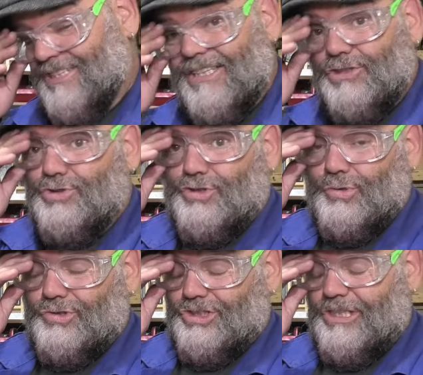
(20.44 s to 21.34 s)
Takes all
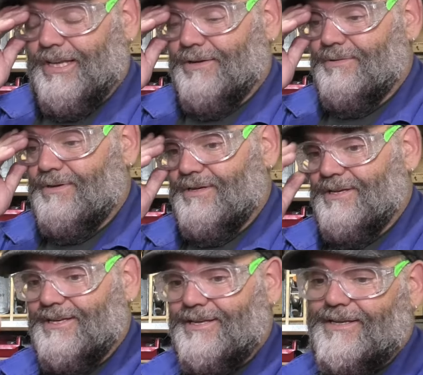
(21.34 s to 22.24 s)
sorts, you know.
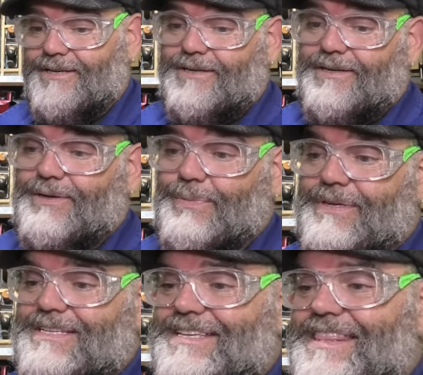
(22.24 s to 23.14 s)

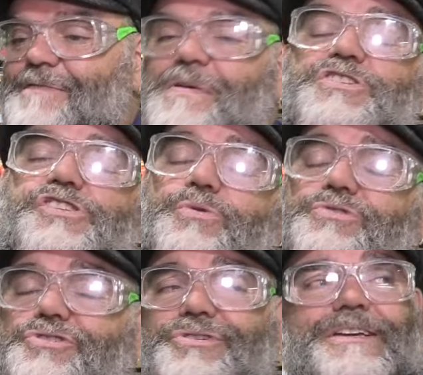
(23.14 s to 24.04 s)
But you see, they've been
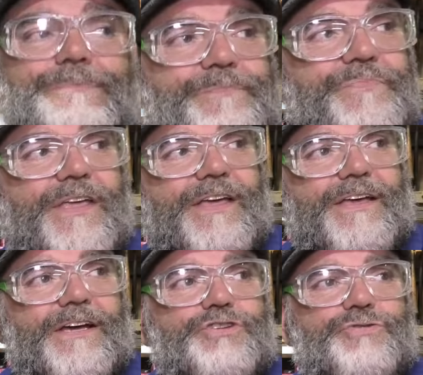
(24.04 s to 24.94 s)
sold a dream.
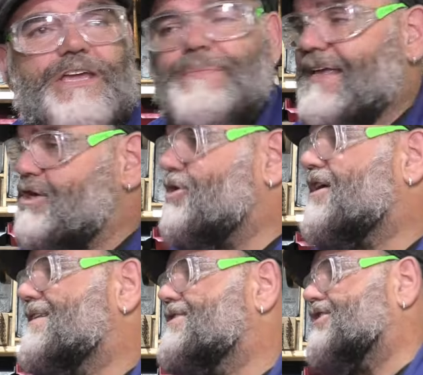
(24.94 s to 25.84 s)
A dream that you
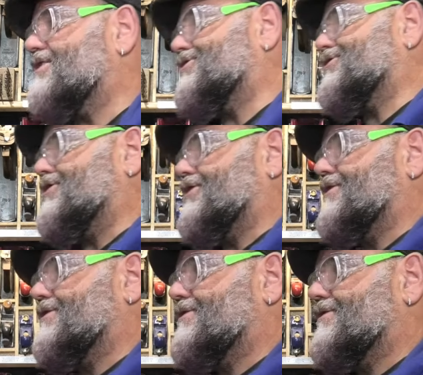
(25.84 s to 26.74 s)
can just
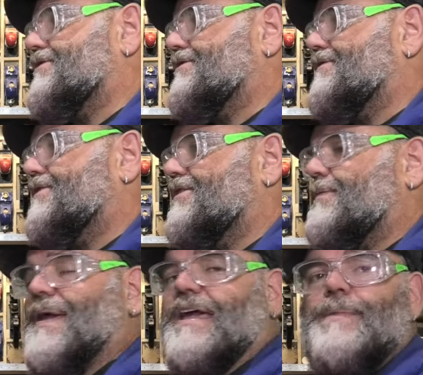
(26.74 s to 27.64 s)

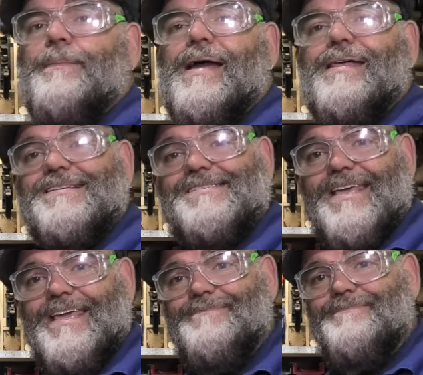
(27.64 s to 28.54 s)
pick them up out of the
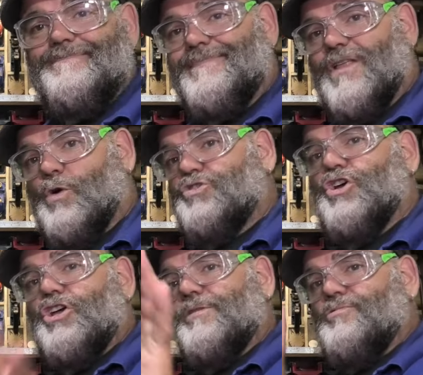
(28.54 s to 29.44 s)
sea, or
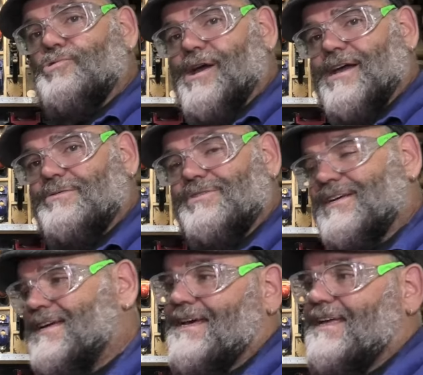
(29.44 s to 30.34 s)
turn them around
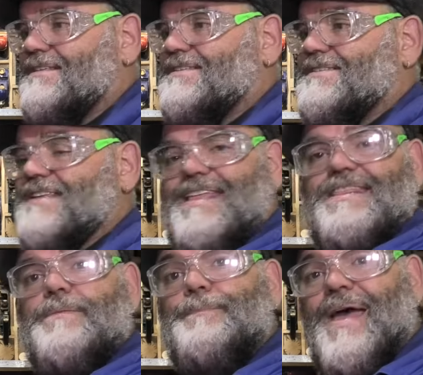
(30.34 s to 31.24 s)
and
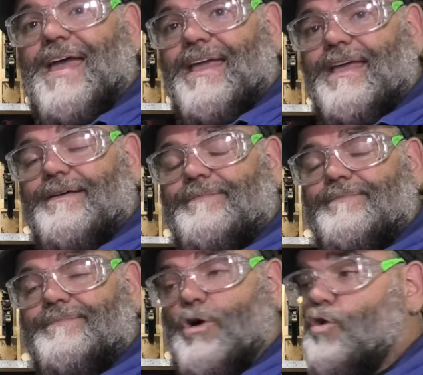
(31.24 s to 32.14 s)
send them back,
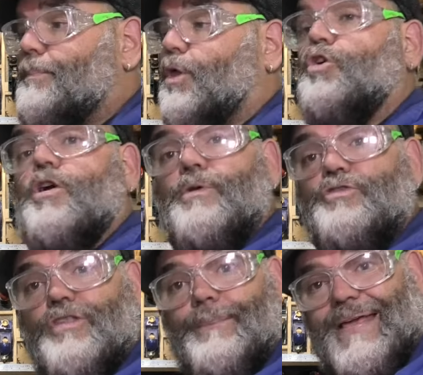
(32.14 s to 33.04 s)
or plonk them
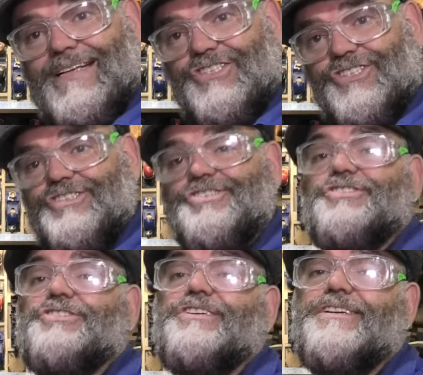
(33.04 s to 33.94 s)
onto the
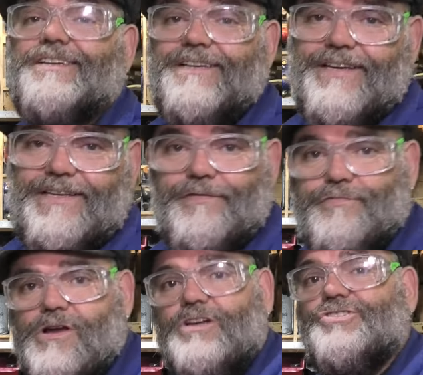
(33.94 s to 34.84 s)
beaches in
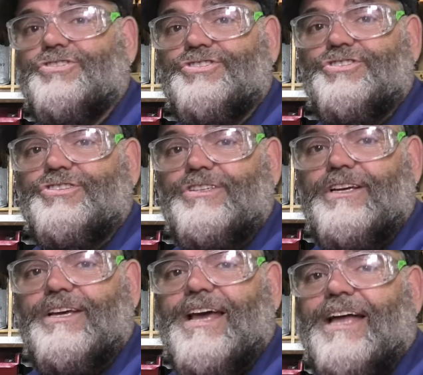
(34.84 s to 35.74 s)
France.
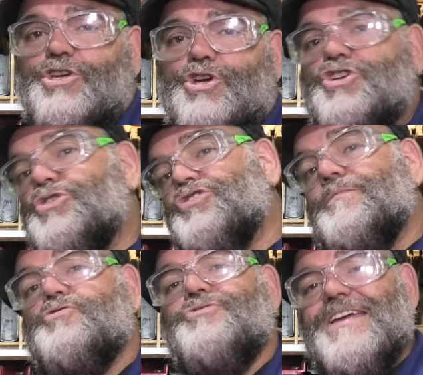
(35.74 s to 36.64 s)
And you can use the
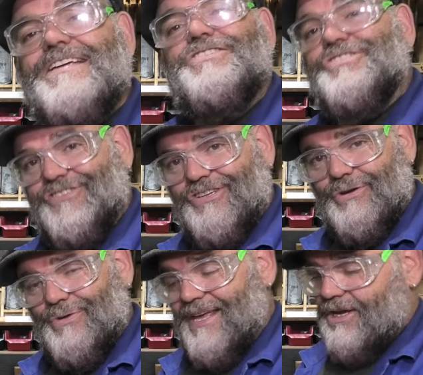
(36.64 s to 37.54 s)
Marines to
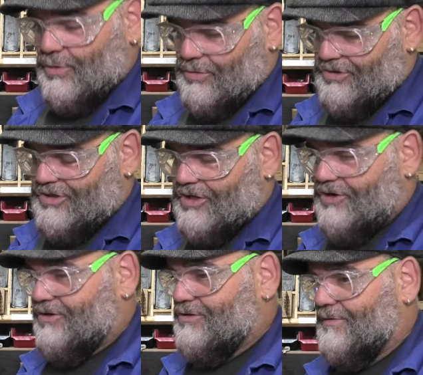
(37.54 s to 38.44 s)
do that, according to
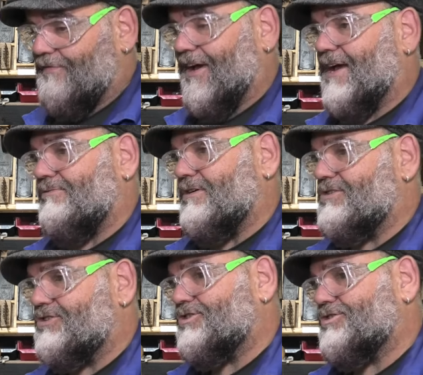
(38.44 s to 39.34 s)
Nigel
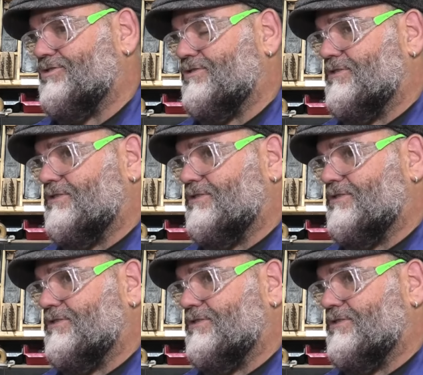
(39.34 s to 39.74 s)
Farage.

^^^^

*Exercise directions*. Leave the pictures out and reproduce each record exactly as written.

*Output of the task*.
(20.44 s to 21.34 s)
Takes all
(21.34 s to 22.24 s)
sorts, you know.
(22.24 s to 23.14 s)

(23.14 s to 24.04 s)
But you see, they've been
(24.04 s to 24.94 s)
sold a dream.
(24.94 s to 25.84 s)
A dream that you
(25.84 s to 26.74 s)
can just
(26.74 s to 27.64 s)

(27.64 s to 28.54 s)
pick them up out of the
(28.54 s to 29.44 s)
sea, or
(29.44 s to 30.34 s)
turn them around
(30.34 s to 31.24 s)
and
(31.24 s to 32.14 s)
send them back,
(32.14 s to 33.04 s)
or plonk them
(33.04 s to 33.94 s)
onto the
(33.94 s to 34.84 s)
beaches in
(34.84 s to 35.74 s)
France.
(35.74 s to 36.64 s)
And you can use the
(36.64 s to 37.54 s)
Marines to
(37.54 s to 38.44 s)
do that, according to
(38.44 s to 39.34 s)
Nigel
(39.34 s to 39.74 s)
Farage.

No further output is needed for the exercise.